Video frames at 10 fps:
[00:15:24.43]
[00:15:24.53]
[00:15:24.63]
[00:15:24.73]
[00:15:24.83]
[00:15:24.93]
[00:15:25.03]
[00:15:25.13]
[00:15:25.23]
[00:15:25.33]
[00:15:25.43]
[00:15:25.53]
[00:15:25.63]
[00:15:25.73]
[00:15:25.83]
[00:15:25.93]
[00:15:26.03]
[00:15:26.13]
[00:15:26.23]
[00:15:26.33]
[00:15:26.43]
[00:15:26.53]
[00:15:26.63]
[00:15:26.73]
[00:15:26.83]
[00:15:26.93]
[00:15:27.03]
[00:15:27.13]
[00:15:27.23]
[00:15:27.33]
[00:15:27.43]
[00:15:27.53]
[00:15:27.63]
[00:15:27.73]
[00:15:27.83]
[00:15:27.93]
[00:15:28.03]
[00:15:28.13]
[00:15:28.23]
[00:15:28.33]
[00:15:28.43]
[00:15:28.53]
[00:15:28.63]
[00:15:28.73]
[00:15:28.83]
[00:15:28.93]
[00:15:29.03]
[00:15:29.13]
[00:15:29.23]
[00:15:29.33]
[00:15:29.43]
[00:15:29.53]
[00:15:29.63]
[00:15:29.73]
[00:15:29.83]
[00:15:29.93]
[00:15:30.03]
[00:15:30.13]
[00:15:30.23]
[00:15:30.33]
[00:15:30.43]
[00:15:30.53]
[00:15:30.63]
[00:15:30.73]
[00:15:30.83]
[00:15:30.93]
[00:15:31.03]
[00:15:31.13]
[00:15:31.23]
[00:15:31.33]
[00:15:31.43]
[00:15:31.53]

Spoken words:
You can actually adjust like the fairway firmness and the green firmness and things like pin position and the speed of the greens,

☆ ☆ ☆

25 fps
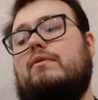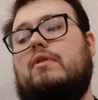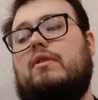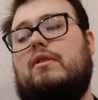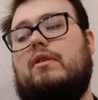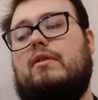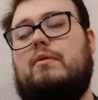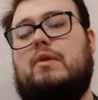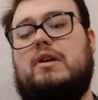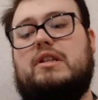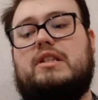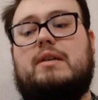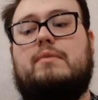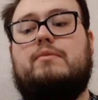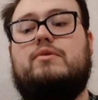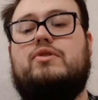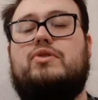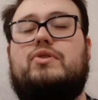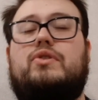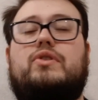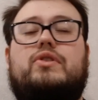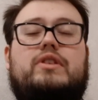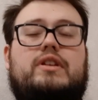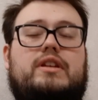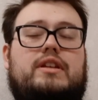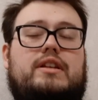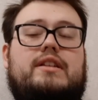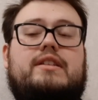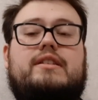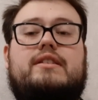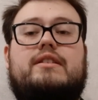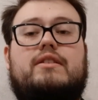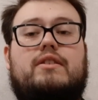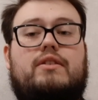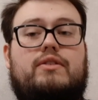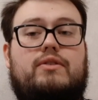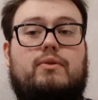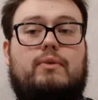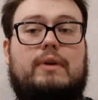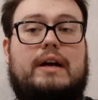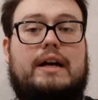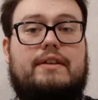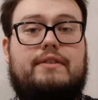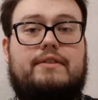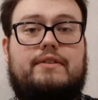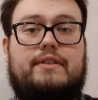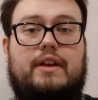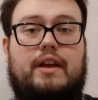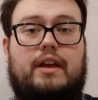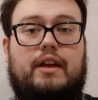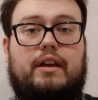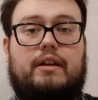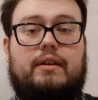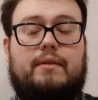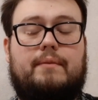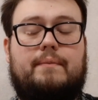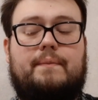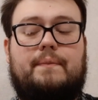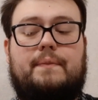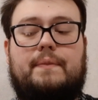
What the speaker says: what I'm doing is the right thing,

☆ ☆ ☆

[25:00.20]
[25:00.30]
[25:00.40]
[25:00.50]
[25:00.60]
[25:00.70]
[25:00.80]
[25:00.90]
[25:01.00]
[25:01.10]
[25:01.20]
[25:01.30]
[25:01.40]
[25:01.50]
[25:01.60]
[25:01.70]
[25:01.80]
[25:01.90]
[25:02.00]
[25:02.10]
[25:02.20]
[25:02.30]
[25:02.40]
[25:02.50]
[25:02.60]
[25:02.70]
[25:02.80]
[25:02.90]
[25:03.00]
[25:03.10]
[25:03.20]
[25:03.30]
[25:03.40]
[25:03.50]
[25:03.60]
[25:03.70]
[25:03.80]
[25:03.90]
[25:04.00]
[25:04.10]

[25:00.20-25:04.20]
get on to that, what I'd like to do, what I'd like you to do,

☆ ☆ ☆

» **Task instructions**:
Look back at the entries above. Retype the line with "[00:15:29.73]", the line with "[00:15:31.53]", and all lines in between.

» **Result**:
[00:15:29.73]
[00:15:29.83]
[00:15:29.93]
[00:15:30.03]
[00:15:30.13]
[00:15:30.23]
[00:15:30.33]
[00:15:30.43]
[00:15:30.53]
[00:15:30.63]
[00:15:30.73]
[00:15:30.83]
[00:15:30.93]
[00:15:31.03]
[00:15:31.13]
[00:15:31.23]
[00:15:31.33]
[00:15:31.43]
[00:15:31.53]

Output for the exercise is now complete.